Amy Pond really is completely graceless and offhand though - couldn't be bothered to make any effort to be polite or even smile when the Doctor turned up, and the thing with the water pistol was beyond rude. I know it's only fiction but to me it said that's how someone behaves when they have no respect for the other person and know they can treat them how they want.

I don't know what paralel world you watch TV in but the one that has the show the rest of us saw wasn't like that at all. The water pistol scene showed tremendous affection and also sadness - and a little bit of anger. Karen Gillan acted it beautifully. Just look at the expressions on her face! Really, all those things you thought you saw weren't there. Absolutely none of that rude dismissivness at all. Its must be because you took against her for some reason that you missed what she was actually doing on screen.

quote:
Originally posted by The Great Gumby:
As usual, lots of snappy lines and a tearjerking ending, but the story was drivel from start to finish and the "surprise" was visible from miles away.

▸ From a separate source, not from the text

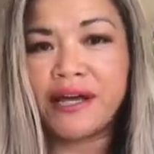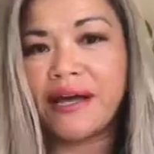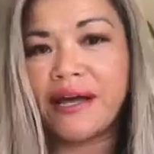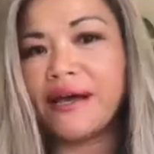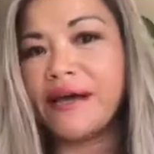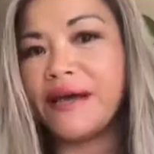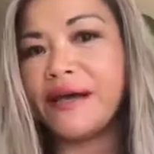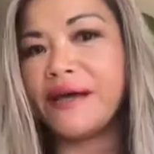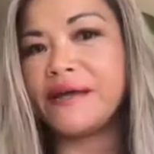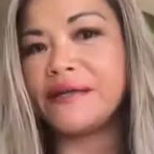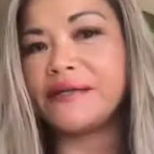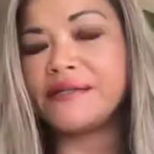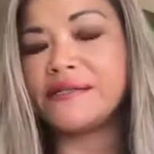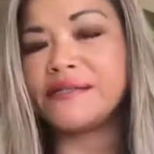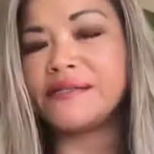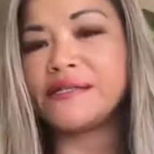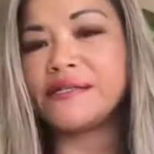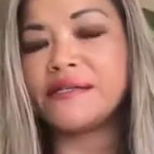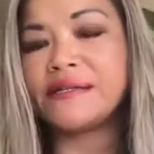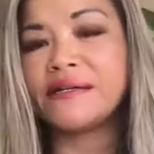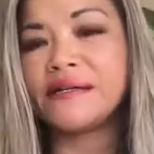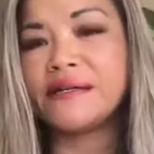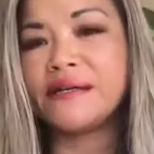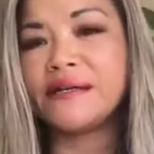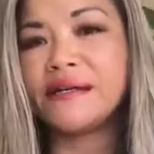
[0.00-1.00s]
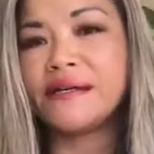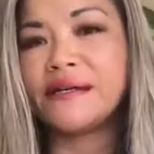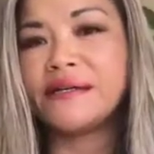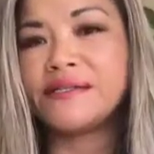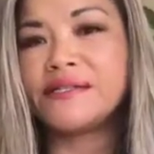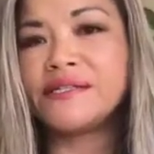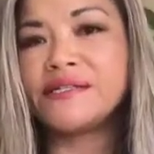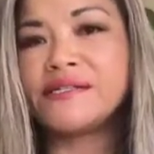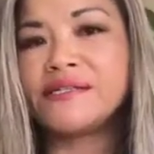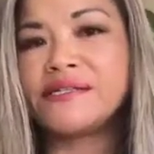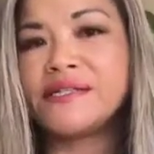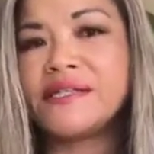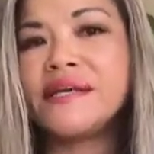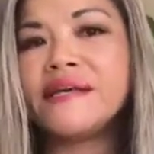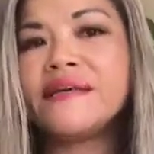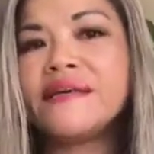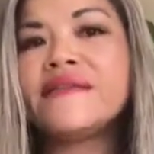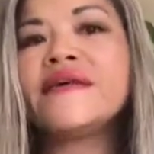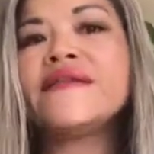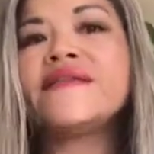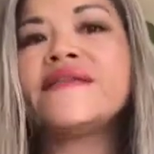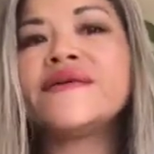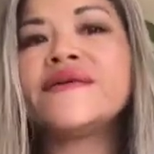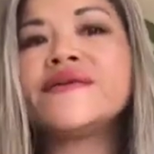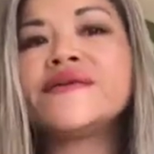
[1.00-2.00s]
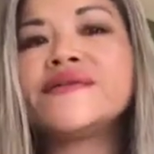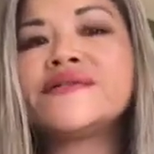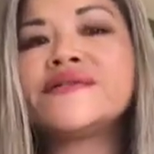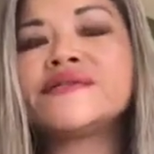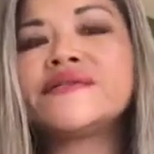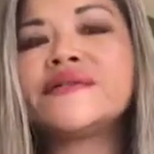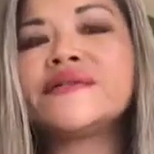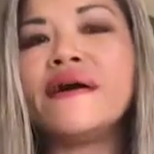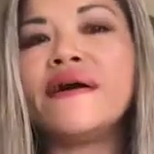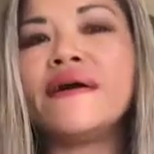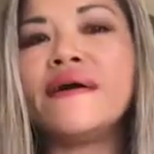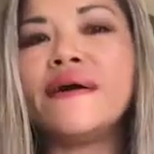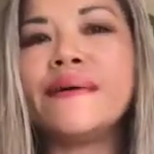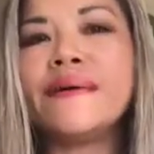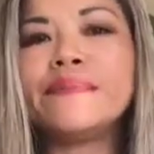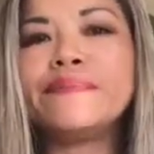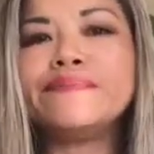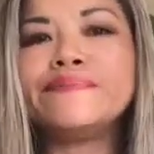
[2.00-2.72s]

And just seeing that there's a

It was obvious from the begining that the husband would somehow be saved, deliberately telegraphed ahead when the Doctor said he would return to grant a wish and we immediately were shown the failing bomber. So we expected that, there was no real suspense in it.

The twist in the plot was the way the rescue was done. We know that the Doctor is a timetraveller and so we were led to expect that he would use the Tardis to go back and save the bomber crew which means the scriptwriters would have had to find some way round the long-established rule that that sort of interference is a Bad Thing. If only because it renders all plots irrelevant because any problems cabn be fixed.

So we, the viewers, anticipate a scene where the Doctor says something like Well, I, er, um, could go back in time to December 1942 but its Not Allowed because we might accidentally destroy the world, or get stuck in a time loop, or bud off a pocket universe, or turn half the population of Lincolnshire into zombies, or release a plague of Psychic Chrono-worms from the Dark Side of Time or whatever. And then someone would comne up with some handwaving reason why it was OK just this once and the Doctor would do it, and the bloke would be alive, but something somewhere would be lost just to show they mean it.

But this time it didn't work like that, and the scriptwriters side-stepped all the Doctor's problems in a "Some days everybody lives" kind of way. Sussed immediately we saw the time-vortex graphics from inside the tower. The Doctor didn't have to save the day at all - the mother could do it herself. In fact had to do it to get home,

And yes, we were crying. But in my case not so much for the fictional bomber pilot who was saved - because as I said the viewers all expected that - but for all the hundreds of thousands, all the millions, of men who in real life were never saved and who never returned to their wives and children.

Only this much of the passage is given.